Suddenly Pedro burst into a wide open area, the grandeur of Corcovada mountain towering above. Somewhere on the top, he knew, was the majestic statue of Cristo Redentor, a celebration of Brazil's independence from Portugal and a statement of his country's adopted faith. Pedro couldn't see the towering figure of Christ, his arms outstretched as he surveyed the vast city, but that didn't really matter.
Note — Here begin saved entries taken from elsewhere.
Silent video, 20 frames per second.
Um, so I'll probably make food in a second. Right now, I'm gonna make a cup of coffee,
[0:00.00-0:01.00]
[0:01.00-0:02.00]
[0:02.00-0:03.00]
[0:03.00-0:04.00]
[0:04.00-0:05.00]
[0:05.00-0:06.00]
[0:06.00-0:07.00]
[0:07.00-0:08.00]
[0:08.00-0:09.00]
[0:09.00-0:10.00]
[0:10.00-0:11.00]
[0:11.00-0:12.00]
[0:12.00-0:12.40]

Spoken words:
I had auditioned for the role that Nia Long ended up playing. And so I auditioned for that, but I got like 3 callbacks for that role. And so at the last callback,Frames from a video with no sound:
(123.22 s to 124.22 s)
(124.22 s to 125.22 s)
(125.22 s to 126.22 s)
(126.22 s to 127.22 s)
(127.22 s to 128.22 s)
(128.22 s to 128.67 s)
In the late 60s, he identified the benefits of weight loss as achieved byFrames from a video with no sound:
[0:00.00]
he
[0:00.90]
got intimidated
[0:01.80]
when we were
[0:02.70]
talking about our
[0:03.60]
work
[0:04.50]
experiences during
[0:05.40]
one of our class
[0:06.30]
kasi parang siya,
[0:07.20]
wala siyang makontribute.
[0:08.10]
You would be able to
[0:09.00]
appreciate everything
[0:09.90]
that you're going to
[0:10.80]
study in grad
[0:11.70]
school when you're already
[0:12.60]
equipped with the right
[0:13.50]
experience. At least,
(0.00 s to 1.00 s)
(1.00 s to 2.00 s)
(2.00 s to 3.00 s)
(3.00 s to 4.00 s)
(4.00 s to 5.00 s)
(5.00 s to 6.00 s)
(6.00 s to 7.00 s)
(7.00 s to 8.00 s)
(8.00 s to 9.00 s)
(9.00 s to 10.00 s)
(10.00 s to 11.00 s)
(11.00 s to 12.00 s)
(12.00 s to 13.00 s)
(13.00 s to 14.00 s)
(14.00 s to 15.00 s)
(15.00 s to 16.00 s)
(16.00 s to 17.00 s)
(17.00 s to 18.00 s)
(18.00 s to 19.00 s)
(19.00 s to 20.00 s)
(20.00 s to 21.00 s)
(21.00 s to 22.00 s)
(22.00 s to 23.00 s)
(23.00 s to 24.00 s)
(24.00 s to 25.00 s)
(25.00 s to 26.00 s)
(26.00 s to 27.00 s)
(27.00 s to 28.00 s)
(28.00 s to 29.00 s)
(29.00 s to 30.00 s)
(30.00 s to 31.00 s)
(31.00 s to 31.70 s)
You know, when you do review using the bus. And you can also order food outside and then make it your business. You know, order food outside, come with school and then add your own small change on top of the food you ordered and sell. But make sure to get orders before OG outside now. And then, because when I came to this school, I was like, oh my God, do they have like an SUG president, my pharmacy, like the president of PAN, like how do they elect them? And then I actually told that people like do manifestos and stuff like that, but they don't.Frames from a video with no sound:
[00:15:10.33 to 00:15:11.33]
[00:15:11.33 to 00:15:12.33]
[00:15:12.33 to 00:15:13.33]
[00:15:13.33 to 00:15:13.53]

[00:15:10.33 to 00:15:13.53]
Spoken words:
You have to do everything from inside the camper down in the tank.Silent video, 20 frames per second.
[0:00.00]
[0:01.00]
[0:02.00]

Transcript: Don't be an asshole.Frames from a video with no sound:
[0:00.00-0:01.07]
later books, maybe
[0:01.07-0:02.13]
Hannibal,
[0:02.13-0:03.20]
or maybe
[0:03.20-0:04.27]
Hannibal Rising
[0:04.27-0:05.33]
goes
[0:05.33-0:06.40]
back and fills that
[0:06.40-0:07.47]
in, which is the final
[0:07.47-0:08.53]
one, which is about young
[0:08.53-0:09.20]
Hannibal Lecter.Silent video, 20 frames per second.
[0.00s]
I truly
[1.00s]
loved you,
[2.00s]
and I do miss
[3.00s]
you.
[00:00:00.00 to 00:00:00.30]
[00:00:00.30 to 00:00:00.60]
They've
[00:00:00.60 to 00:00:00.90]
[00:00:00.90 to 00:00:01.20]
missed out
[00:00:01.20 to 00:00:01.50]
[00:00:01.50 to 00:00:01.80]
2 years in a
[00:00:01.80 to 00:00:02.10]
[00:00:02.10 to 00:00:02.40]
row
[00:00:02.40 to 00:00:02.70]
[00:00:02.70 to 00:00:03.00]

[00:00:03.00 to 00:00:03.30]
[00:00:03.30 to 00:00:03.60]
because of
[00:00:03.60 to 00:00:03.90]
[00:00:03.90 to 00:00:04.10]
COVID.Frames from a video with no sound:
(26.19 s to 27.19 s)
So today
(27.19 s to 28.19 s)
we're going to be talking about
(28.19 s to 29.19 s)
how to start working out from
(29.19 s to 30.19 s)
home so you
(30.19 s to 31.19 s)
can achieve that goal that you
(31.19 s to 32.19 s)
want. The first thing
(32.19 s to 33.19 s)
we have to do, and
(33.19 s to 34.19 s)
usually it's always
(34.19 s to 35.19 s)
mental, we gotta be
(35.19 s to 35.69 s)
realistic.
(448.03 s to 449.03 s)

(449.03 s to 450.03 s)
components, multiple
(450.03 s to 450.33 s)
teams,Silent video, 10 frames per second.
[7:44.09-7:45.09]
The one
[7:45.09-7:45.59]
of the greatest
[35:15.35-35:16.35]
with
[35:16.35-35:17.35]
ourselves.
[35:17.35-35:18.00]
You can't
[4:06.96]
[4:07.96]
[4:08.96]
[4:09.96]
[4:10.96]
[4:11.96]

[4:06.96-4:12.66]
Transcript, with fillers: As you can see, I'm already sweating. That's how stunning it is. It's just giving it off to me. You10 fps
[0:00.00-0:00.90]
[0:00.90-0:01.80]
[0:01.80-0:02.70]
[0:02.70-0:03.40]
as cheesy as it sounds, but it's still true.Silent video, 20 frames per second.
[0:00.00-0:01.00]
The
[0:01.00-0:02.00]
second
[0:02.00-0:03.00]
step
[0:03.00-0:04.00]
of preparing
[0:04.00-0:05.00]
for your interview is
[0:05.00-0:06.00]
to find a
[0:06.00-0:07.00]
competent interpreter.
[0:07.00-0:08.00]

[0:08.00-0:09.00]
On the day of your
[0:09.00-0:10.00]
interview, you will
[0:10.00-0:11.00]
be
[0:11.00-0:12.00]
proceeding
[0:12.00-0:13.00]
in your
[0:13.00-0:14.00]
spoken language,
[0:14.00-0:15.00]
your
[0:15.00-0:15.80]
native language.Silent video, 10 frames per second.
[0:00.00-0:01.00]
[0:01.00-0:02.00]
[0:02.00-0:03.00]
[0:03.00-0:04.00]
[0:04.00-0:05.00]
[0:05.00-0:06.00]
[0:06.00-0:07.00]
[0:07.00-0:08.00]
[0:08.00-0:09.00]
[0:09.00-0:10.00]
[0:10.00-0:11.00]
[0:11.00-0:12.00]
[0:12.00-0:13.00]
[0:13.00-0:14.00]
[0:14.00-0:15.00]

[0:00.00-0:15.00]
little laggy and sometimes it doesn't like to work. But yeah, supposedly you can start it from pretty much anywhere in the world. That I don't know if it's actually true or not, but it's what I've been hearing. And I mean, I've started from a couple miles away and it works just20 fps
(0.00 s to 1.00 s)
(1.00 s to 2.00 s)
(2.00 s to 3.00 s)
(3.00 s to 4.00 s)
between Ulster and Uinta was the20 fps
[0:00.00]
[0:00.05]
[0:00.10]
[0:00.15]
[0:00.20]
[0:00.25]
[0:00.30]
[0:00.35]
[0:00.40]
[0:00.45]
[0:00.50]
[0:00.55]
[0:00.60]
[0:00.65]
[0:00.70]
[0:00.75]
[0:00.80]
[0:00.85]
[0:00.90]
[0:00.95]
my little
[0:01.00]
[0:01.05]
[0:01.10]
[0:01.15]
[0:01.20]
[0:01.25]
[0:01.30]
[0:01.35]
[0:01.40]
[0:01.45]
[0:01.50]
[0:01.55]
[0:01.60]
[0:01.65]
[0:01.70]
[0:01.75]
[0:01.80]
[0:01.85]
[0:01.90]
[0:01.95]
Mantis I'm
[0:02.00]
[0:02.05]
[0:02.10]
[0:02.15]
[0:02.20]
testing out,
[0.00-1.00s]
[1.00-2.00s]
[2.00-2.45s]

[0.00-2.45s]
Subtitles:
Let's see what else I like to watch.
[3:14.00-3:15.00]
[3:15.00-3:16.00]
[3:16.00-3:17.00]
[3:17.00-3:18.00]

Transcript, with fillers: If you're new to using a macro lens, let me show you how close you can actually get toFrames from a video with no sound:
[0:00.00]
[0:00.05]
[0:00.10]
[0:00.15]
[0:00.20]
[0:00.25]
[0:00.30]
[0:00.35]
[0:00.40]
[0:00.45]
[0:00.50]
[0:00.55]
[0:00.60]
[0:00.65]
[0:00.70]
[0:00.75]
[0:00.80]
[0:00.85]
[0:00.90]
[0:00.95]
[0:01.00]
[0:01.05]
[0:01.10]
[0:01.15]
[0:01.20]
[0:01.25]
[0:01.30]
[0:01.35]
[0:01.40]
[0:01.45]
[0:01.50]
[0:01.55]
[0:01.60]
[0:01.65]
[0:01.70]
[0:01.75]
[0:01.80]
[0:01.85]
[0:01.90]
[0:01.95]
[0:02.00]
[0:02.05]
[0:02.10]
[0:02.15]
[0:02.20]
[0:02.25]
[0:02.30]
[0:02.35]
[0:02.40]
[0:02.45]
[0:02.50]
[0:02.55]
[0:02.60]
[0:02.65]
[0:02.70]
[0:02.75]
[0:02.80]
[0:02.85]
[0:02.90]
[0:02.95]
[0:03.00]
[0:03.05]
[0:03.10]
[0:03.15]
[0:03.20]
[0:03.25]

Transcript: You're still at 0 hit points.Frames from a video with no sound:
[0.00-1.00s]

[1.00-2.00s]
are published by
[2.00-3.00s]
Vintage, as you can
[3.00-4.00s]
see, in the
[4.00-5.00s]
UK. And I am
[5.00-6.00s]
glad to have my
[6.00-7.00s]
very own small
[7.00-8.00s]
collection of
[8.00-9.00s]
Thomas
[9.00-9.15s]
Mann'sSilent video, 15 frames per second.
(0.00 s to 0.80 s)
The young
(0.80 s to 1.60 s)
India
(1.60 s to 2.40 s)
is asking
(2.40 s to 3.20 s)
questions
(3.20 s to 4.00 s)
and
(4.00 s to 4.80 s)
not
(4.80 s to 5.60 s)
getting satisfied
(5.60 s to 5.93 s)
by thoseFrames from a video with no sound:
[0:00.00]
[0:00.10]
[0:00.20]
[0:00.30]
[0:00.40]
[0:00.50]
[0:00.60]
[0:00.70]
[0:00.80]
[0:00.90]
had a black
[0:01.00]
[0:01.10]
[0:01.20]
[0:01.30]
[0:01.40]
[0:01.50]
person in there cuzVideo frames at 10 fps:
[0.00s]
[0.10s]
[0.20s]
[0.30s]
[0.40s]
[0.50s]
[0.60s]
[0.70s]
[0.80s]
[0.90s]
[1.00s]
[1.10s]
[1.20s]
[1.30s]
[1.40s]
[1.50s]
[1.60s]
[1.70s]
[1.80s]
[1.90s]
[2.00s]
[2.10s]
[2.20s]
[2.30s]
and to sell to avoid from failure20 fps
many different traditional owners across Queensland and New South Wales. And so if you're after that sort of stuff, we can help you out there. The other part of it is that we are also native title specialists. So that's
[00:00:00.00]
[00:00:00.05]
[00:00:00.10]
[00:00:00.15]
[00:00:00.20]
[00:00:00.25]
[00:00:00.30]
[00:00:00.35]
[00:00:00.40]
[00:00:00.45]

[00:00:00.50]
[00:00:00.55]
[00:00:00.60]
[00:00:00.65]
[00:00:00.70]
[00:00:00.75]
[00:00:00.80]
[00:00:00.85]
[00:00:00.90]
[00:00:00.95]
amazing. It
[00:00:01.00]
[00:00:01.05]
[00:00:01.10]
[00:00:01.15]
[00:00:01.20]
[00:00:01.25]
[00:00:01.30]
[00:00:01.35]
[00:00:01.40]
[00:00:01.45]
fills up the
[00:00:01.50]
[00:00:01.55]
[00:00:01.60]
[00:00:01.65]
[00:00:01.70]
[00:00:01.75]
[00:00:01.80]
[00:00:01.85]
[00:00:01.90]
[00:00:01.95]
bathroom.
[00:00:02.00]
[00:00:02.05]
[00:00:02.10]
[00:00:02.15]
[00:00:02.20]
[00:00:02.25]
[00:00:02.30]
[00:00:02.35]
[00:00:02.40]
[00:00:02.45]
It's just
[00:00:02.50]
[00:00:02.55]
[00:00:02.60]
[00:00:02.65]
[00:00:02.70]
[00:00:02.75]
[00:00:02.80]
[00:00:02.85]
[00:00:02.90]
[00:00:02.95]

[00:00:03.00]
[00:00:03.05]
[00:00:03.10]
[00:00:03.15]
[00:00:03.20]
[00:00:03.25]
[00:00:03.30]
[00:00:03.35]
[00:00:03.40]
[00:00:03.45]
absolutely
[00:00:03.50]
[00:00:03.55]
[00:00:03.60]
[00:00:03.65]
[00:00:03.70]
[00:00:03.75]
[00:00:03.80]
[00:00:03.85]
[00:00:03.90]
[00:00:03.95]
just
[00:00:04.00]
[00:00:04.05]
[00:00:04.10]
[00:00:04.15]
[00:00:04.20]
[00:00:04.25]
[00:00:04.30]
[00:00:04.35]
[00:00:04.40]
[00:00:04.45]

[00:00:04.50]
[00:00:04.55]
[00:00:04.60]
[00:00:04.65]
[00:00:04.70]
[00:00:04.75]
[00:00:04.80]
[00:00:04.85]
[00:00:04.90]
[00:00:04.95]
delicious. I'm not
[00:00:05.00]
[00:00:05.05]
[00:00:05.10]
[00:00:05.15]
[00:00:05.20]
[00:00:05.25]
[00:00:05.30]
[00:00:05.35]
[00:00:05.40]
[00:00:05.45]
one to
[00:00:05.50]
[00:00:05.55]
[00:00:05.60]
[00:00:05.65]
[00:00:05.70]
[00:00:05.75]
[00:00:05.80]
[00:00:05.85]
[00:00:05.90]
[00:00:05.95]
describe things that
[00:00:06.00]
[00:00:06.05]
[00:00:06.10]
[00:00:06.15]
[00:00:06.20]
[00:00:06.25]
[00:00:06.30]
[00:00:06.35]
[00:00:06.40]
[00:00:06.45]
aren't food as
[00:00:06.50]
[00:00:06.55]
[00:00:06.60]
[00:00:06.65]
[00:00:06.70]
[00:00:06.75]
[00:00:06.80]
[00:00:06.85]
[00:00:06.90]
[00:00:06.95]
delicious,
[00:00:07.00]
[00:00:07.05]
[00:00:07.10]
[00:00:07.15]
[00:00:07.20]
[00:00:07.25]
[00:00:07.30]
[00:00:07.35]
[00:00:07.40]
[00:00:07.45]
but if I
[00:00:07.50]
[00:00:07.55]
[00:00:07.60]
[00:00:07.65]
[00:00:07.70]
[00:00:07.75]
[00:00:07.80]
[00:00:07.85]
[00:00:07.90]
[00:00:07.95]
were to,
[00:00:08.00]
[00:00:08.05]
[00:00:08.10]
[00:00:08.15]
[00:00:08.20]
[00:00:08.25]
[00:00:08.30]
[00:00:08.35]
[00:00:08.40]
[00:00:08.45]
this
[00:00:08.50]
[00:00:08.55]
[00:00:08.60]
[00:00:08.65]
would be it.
Neither could he see the real Jesus way up in Heaven. “Cristo,” he gasped, “tenha pena de mim.” Forcing his legs to keep on moving, he raced across the waste ground, all too aware that he was by now an unmissable target for the policeman's pistol.
The shot never came.
Pedro burst through the door and buried himself in his mother's arms. Incredibly, the man had given up the chase at the very moment when the boy was at his complete mercy. It could only have been Pedro's desperate cry to Heaven. What other explanation was there? Tomorrow he would go down to the chapel and say a prayer of thanks. And he would pray for Maria to get better. And maybe he would leave behind a banana for Jesus. But this one he would make sure to buy with his own centavos!